- **Problem requirements**
Output a character-exact copy of the data, images removed.

Segment Start: Listed entries

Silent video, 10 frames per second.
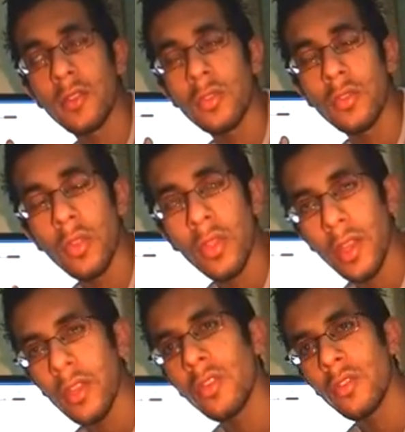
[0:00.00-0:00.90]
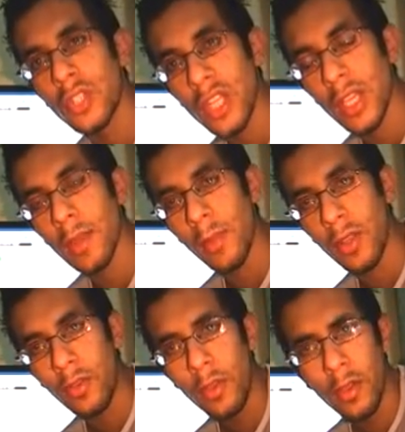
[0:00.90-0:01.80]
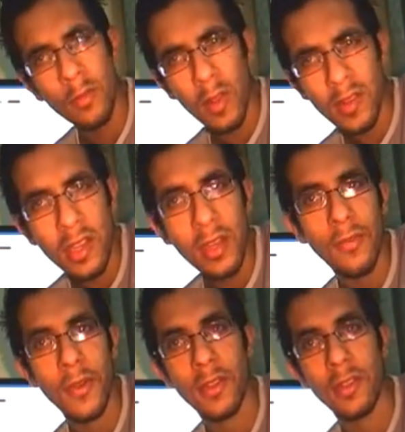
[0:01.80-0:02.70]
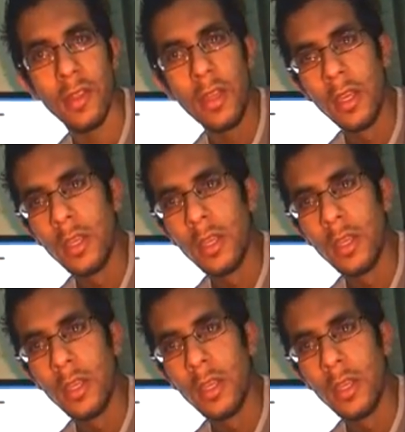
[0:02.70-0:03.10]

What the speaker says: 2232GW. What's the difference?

Segment End: Listed entries

- **Written answer**
Silent video, 10 frames per second.
[0:00.00-0:00.90]
[0:00.90-0:01.80]
[0:01.80-0:02.70]
[0:02.70-0:03.10]

What the speaker says: 2232GW. What's the difference?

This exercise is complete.